▶ Exercise material:
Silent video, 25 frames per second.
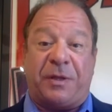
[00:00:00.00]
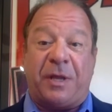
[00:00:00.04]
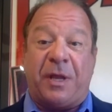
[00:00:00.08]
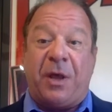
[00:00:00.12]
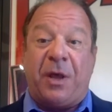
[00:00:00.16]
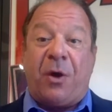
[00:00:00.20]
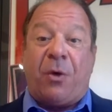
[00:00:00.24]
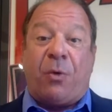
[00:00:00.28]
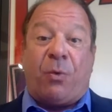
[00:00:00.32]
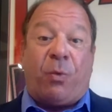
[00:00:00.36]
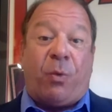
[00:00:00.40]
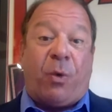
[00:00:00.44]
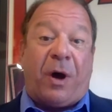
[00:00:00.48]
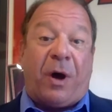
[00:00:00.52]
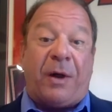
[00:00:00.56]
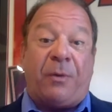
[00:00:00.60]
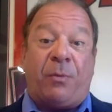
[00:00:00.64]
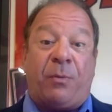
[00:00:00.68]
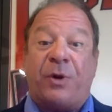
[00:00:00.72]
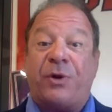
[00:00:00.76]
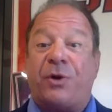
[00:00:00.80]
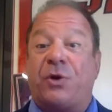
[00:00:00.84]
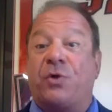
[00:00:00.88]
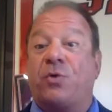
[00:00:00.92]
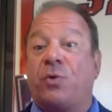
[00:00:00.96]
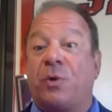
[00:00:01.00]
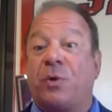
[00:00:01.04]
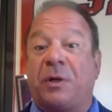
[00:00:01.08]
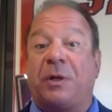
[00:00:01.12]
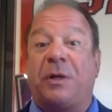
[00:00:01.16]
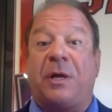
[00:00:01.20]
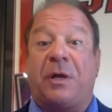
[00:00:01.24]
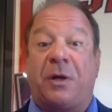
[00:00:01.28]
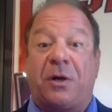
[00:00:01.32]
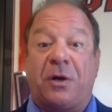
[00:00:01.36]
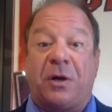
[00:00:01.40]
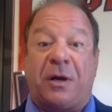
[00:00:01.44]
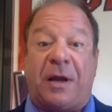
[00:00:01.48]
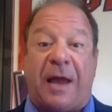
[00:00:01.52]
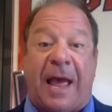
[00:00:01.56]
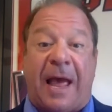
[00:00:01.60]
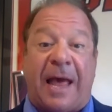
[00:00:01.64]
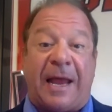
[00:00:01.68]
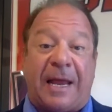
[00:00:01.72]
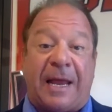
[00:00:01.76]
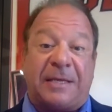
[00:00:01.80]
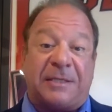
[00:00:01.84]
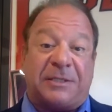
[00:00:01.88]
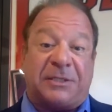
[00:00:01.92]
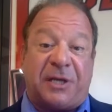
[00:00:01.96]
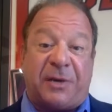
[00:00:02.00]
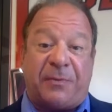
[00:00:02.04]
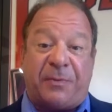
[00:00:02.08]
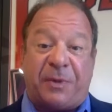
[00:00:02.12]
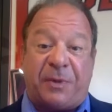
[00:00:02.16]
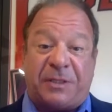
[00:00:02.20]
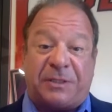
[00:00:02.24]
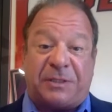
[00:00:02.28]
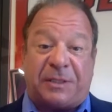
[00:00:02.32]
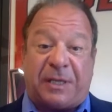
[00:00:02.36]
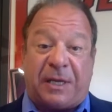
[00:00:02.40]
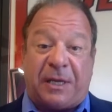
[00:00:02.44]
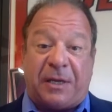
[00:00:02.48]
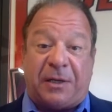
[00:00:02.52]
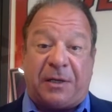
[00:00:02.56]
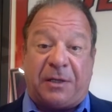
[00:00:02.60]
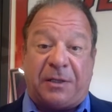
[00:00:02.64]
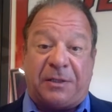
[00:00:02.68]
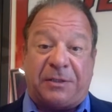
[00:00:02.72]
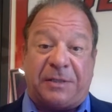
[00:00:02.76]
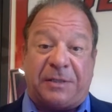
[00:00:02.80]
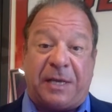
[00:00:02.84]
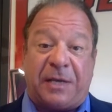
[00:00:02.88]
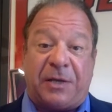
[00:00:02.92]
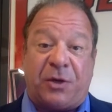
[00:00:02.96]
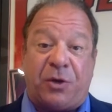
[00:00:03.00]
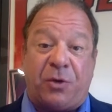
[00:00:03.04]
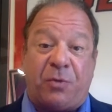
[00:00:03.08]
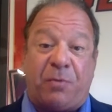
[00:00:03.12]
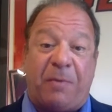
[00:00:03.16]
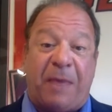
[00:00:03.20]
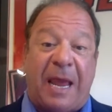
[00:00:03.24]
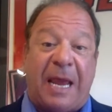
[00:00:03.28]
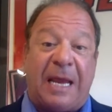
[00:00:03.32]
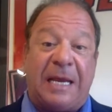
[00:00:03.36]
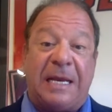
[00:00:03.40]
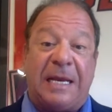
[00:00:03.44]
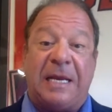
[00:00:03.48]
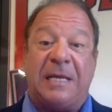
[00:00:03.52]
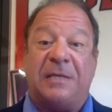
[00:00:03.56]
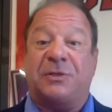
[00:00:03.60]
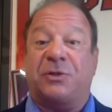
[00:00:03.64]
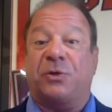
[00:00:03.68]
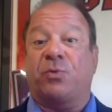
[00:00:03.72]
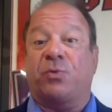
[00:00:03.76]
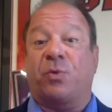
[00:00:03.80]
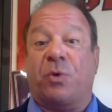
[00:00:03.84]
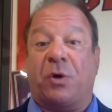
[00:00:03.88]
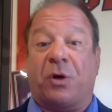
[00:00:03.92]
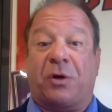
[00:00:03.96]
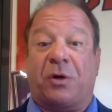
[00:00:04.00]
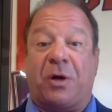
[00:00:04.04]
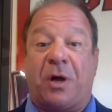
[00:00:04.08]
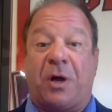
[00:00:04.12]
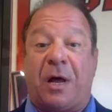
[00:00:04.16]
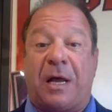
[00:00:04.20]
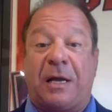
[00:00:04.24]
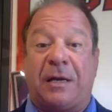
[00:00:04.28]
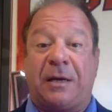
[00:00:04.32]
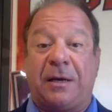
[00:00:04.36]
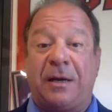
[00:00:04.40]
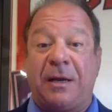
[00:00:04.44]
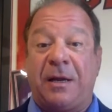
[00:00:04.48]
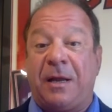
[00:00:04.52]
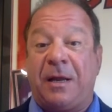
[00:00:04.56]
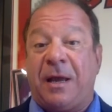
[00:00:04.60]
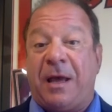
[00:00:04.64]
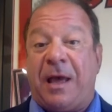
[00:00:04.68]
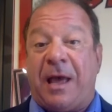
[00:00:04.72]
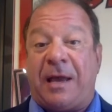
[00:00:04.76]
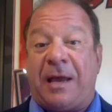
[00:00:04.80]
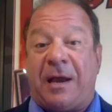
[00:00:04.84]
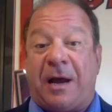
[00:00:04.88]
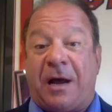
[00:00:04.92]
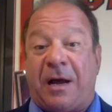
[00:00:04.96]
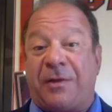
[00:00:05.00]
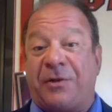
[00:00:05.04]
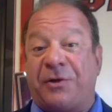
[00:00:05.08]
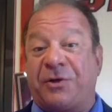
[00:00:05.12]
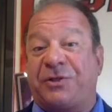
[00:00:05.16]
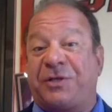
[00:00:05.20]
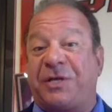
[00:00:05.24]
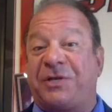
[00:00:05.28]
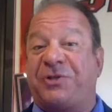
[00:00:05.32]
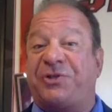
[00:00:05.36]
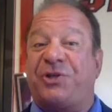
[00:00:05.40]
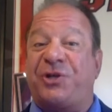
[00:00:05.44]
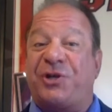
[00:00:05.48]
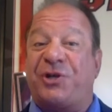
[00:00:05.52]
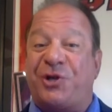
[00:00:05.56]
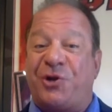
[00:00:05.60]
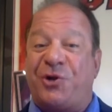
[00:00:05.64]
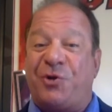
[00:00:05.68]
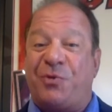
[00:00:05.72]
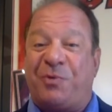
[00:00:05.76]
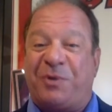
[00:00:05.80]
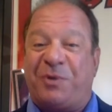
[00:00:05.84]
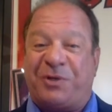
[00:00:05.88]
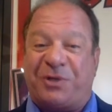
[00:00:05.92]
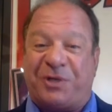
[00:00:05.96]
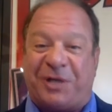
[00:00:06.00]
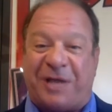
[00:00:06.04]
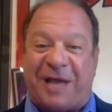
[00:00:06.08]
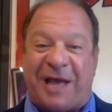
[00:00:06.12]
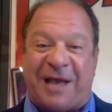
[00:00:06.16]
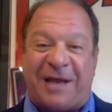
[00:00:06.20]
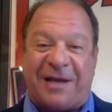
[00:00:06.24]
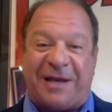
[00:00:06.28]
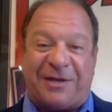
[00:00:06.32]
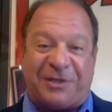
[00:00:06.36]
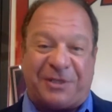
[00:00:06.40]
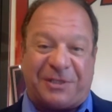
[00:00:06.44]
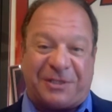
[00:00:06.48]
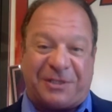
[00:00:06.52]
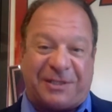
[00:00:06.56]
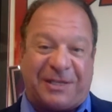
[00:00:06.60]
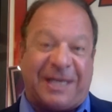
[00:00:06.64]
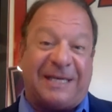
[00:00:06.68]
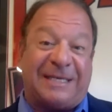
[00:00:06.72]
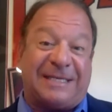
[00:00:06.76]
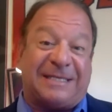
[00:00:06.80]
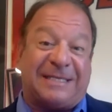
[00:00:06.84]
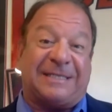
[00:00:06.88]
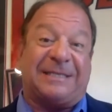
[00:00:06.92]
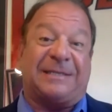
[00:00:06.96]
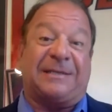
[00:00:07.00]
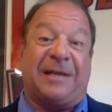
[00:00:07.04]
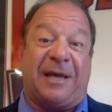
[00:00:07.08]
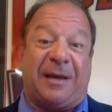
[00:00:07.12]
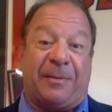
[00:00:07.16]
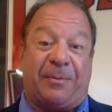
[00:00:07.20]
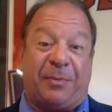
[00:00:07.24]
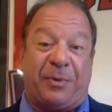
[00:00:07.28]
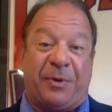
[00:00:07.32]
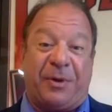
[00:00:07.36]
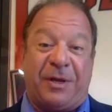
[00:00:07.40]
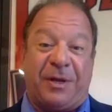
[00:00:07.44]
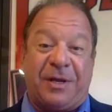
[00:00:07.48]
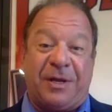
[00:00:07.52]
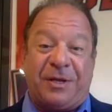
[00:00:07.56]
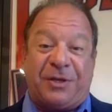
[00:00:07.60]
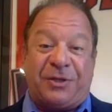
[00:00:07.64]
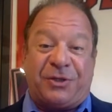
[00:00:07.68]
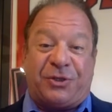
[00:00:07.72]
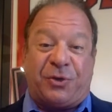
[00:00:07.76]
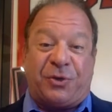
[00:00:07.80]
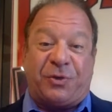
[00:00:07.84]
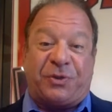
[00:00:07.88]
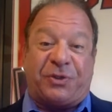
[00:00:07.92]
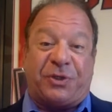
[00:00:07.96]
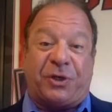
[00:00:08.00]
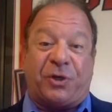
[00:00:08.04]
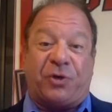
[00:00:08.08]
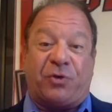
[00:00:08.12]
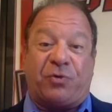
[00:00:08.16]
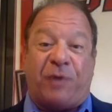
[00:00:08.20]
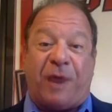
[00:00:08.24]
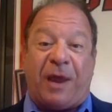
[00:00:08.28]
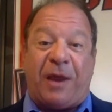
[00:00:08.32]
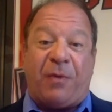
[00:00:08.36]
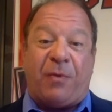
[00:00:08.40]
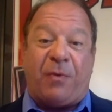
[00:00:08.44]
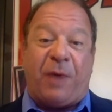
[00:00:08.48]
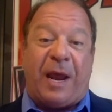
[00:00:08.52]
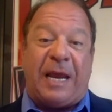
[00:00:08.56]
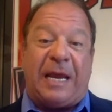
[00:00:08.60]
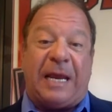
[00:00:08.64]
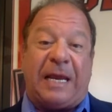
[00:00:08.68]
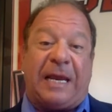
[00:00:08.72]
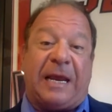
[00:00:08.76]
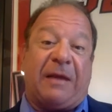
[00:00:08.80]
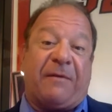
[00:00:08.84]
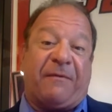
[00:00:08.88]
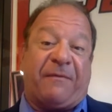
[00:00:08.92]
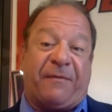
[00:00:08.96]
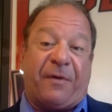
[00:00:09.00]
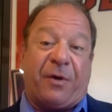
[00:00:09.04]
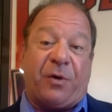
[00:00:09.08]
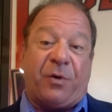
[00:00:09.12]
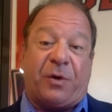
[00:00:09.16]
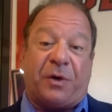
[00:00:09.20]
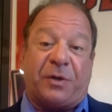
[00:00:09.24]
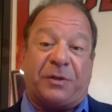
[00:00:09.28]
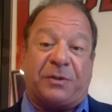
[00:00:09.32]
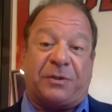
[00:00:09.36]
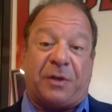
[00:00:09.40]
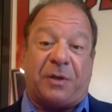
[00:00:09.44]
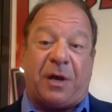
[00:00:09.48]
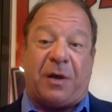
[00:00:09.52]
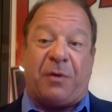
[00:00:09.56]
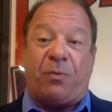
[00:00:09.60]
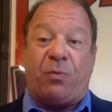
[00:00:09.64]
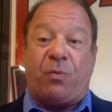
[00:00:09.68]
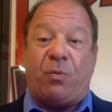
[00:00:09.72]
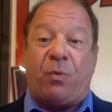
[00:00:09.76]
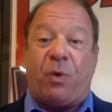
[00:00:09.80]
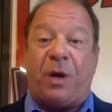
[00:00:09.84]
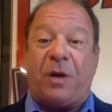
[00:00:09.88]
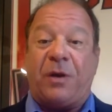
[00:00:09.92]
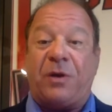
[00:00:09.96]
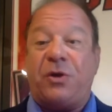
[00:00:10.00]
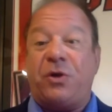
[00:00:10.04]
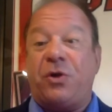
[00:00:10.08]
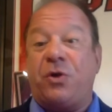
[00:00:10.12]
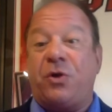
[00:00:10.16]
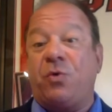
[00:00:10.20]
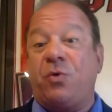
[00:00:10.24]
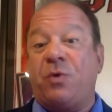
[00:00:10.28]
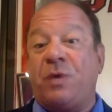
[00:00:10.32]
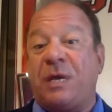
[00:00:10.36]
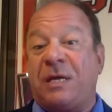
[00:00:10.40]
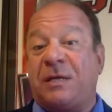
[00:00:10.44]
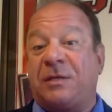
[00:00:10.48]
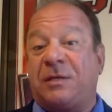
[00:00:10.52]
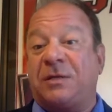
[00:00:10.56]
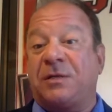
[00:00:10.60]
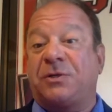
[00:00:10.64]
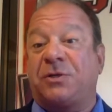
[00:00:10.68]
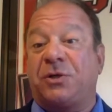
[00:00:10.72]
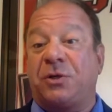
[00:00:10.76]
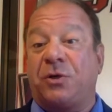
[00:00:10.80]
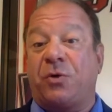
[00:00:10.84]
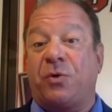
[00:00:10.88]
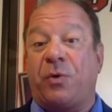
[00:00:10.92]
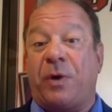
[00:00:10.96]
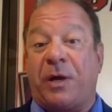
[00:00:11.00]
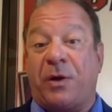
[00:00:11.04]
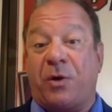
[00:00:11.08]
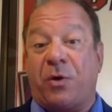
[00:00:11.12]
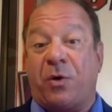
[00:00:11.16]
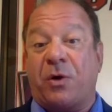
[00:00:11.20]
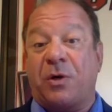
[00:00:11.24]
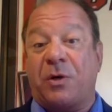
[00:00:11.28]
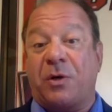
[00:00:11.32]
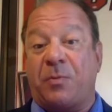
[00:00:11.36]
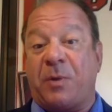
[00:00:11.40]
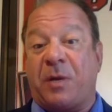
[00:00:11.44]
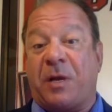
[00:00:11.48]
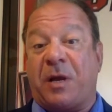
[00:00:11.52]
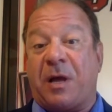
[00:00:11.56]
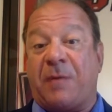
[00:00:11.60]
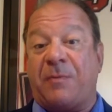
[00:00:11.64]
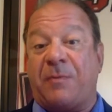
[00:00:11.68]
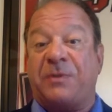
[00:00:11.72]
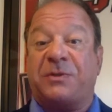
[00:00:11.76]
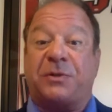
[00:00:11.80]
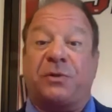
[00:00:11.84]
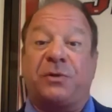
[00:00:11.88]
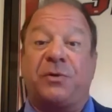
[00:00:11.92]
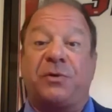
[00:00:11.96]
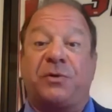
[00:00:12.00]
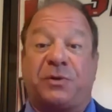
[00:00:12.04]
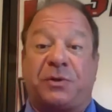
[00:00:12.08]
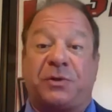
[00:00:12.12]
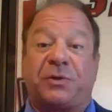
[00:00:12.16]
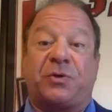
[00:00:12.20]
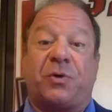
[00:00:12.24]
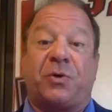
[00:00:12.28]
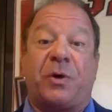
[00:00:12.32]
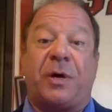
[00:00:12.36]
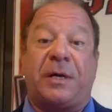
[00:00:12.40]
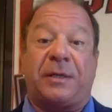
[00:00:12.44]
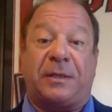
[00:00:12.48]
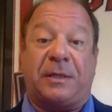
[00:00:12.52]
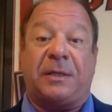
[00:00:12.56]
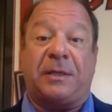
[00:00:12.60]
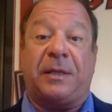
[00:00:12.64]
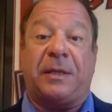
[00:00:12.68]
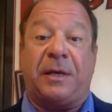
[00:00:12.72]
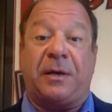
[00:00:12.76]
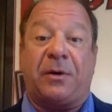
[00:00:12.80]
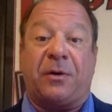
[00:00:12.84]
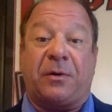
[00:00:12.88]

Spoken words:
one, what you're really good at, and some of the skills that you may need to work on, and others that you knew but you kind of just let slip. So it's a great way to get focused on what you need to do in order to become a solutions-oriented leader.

▶ Try it: Output exactly the lines of the listing above that start with the one holding "[00:00:07.72]" and go on through the one holding "[00:00:11.08]"; leave the pictures out.

▶ Reply to the task:
[00:00:07.72]
[00:00:07.76]
[00:00:07.80]
[00:00:07.84]
[00:00:07.88]
[00:00:07.92]
[00:00:07.96]
[00:00:08.00]
[00:00:08.04]
[00:00:08.08]
[00:00:08.12]
[00:00:08.16]
[00:00:08.20]
[00:00:08.24]
[00:00:08.28]
[00:00:08.32]
[00:00:08.36]
[00:00:08.40]
[00:00:08.44]
[00:00:08.48]
[00:00:08.52]
[00:00:08.56]
[00:00:08.60]
[00:00:08.64]
[00:00:08.68]
[00:00:08.72]
[00:00:08.76]
[00:00:08.80]
[00:00:08.84]
[00:00:08.88]
[00:00:08.92]
[00:00:08.96]
[00:00:09.00]
[00:00:09.04]
[00:00:09.08]
[00:00:09.12]
[00:00:09.16]
[00:00:09.20]
[00:00:09.24]
[00:00:09.28]
[00:00:09.32]
[00:00:09.36]
[00:00:09.40]
[00:00:09.44]
[00:00:09.48]
[00:00:09.52]
[00:00:09.56]
[00:00:09.60]
[00:00:09.64]
[00:00:09.68]
[00:00:09.72]
[00:00:09.76]
[00:00:09.80]
[00:00:09.84]
[00:00:09.88]
[00:00:09.92]
[00:00:09.96]
[00:00:10.00]
[00:00:10.04]
[00:00:10.08]
[00:00:10.12]
[00:00:10.16]
[00:00:10.20]
[00:00:10.24]
[00:00:10.28]
[00:00:10.32]
[00:00:10.36]
[00:00:10.40]
[00:00:10.44]
[00:00:10.48]
[00:00:10.52]
[00:00:10.56]
[00:00:10.60]
[00:00:10.64]
[00:00:10.68]
[00:00:10.72]
[00:00:10.76]
[00:00:10.80]
[00:00:10.84]
[00:00:10.88]
[00:00:10.92]
[00:00:10.96]
[00:00:11.00]
[00:00:11.04]
[00:00:11.08]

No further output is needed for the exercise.